Another way to participate is to wear a T-shirt with inclusive messages, donate to projects training and job placement, or promote talks in schools about respect y coexistenceMany organizations remember that, in addition to raising awareness, it is crucial to promote real opportunities for autonomy in adult life: supported housing, employment with reasonable accommodation and cultural and sports participation.
Families, in turn, require support networks that accompany you in the process: psychological guidance, parent groups, family respite and access to educational resourcesIn too many places in the world, assistance systems that respond to these needs still do not exist, or they do not do so from a community-based approach. human rightsIt is the responsibility of the public administrations ensure that supports are available, of quality and respect the dignity of people.
Celebrations and activities that inspire
In different cities they are organized meetings in squares and cultural centers with family activities: music, workshops, symbolic launches of paper Planes, inclusive exhibitions and displays. Sometimes they participate media professionals as masters of ceremonies, and a shared moment is proposed to unite voices for the inclusion. Security forces are also joining in exhibitions of dogs or horses, which usually fascinates the little ones.
In schools and town halls, a day of painting of rights, a collaborative mural or a public reading on diversity can become a great speaker. If you are organizing an event, take care of details such as the universal access, the information in plain language and personal support when necessary.
The spirit of the day is not exhausted in one act: the challenge is that the conversation is keep all year round. Form work teams to promote employment y initial and continuous, update protocols of educational inclusion, ensure medical consultations with enough time and adapted communication, or review how we make our products accessible services, are concrete steps that transform realities.

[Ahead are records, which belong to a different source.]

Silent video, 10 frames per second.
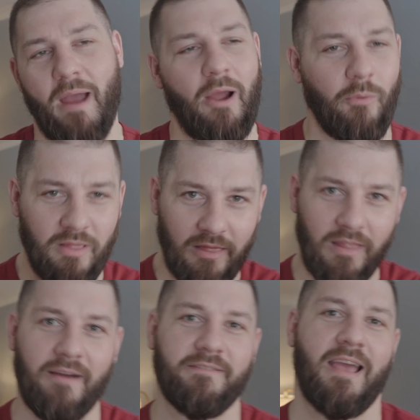I would
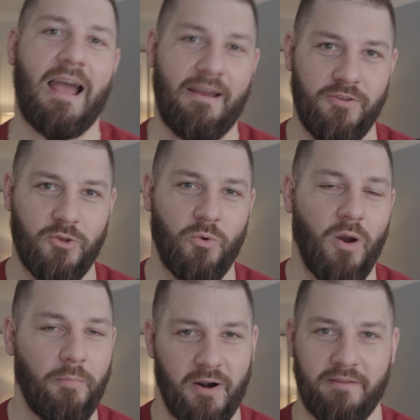love to have you
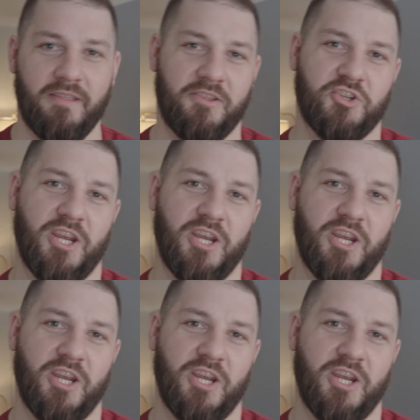a part of thisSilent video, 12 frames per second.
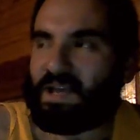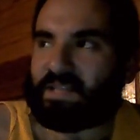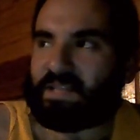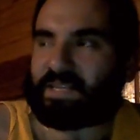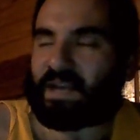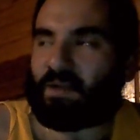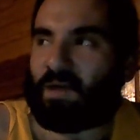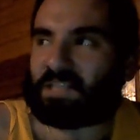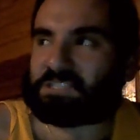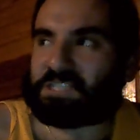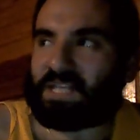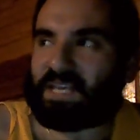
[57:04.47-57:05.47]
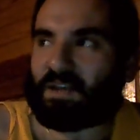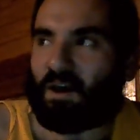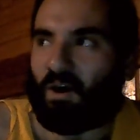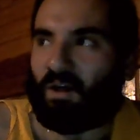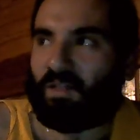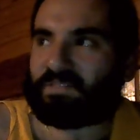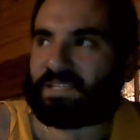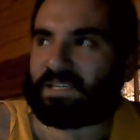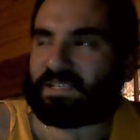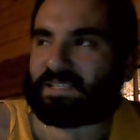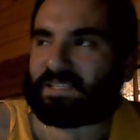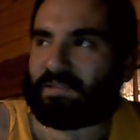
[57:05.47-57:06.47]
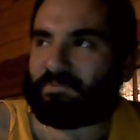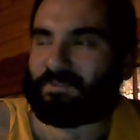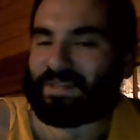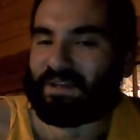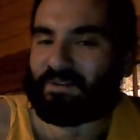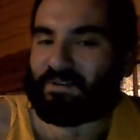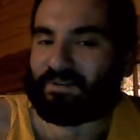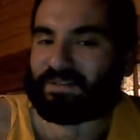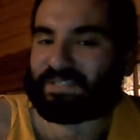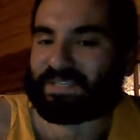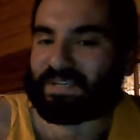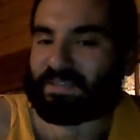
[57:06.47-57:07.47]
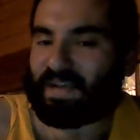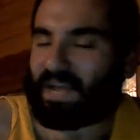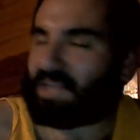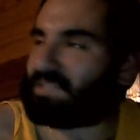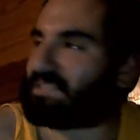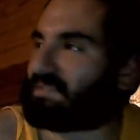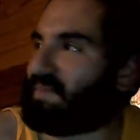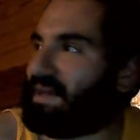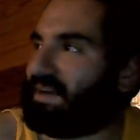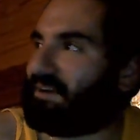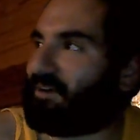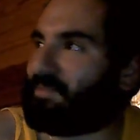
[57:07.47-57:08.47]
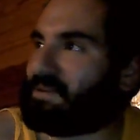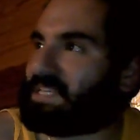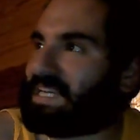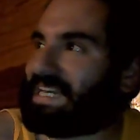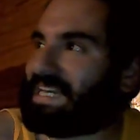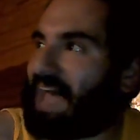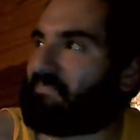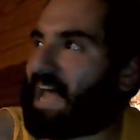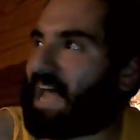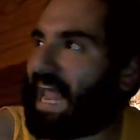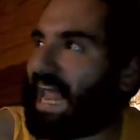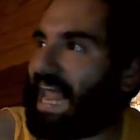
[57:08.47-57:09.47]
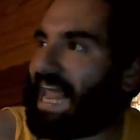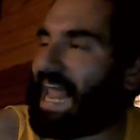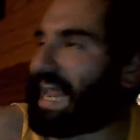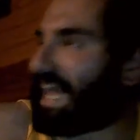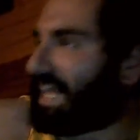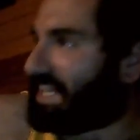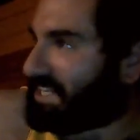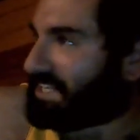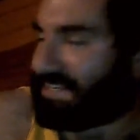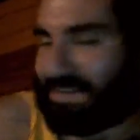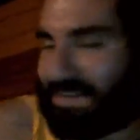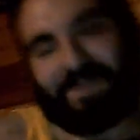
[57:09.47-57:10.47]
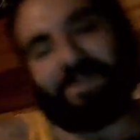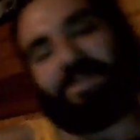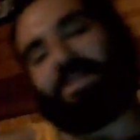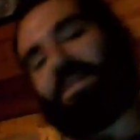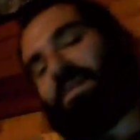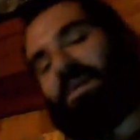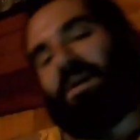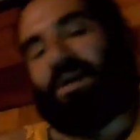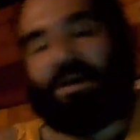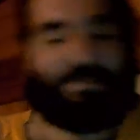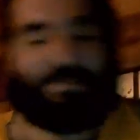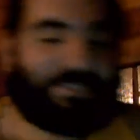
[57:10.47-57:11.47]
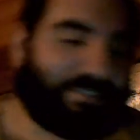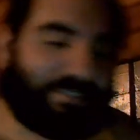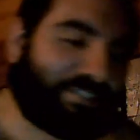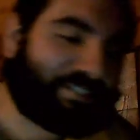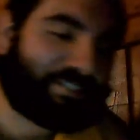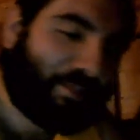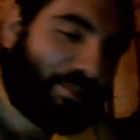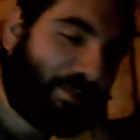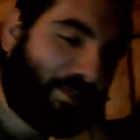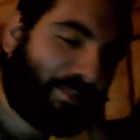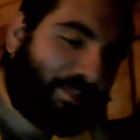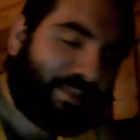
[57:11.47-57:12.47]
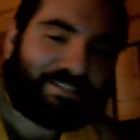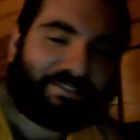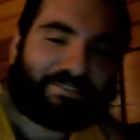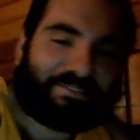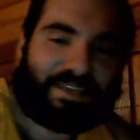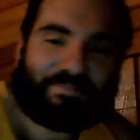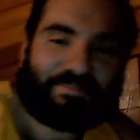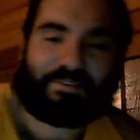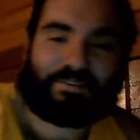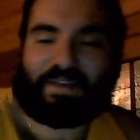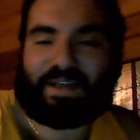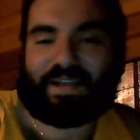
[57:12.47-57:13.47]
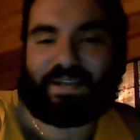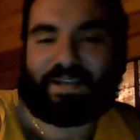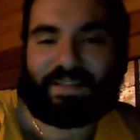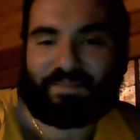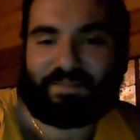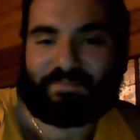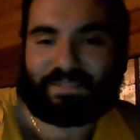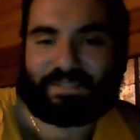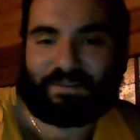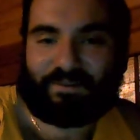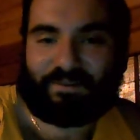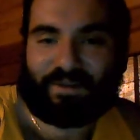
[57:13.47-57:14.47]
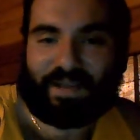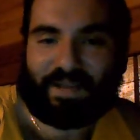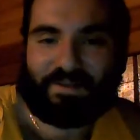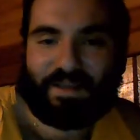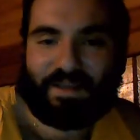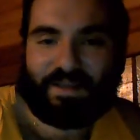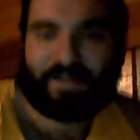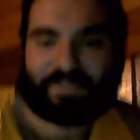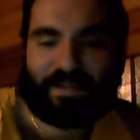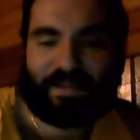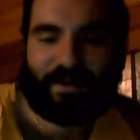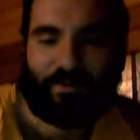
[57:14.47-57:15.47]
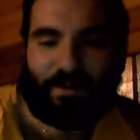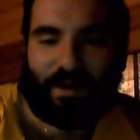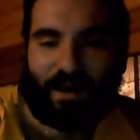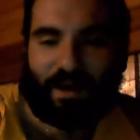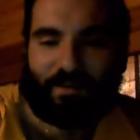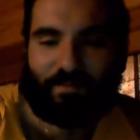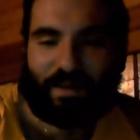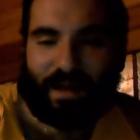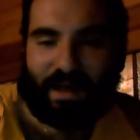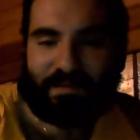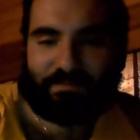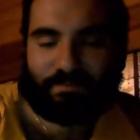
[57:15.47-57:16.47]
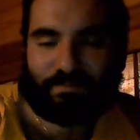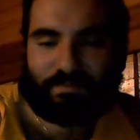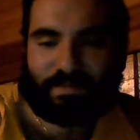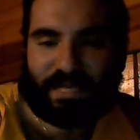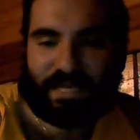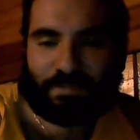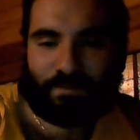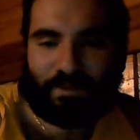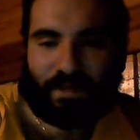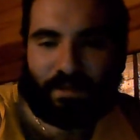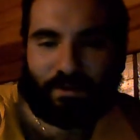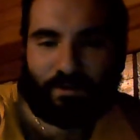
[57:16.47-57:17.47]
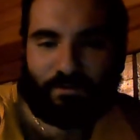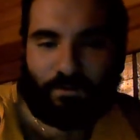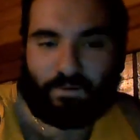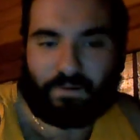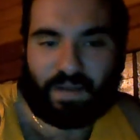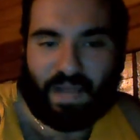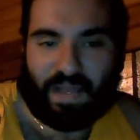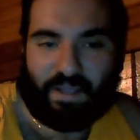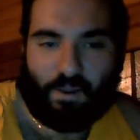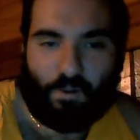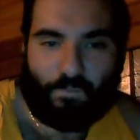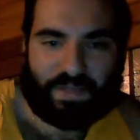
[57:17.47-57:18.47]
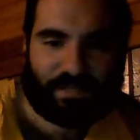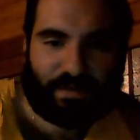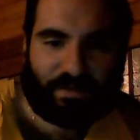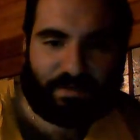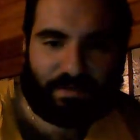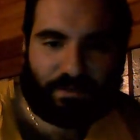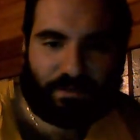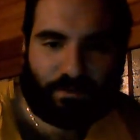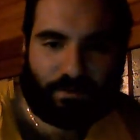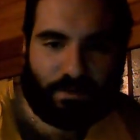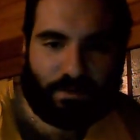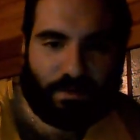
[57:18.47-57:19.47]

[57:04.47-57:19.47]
Did I watch like all of season 7 without noticing that Handsome Man in Armor didn't have a hand? So just the things you take for granted, they've been so great. So I desperately look forward. I hope he's gonna do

If you are looking for reference accounts and resources, you can follow Down Spain on Facebook and stay up to date with campaigns, awareness materials, and inspiring testimonies. Their ongoing work serves as a reminder that inclusion is built on adequate supports, real opportunities and a sustained social commitment.
This day highlights that all people, with or without disabilities, share the desire to be valued, learn, work, and love. Accompanying, listening, and offering helpful support not only benefits those with Down syndrome: improves the entire society and invites us to experience diversity as a strength that makes us more human.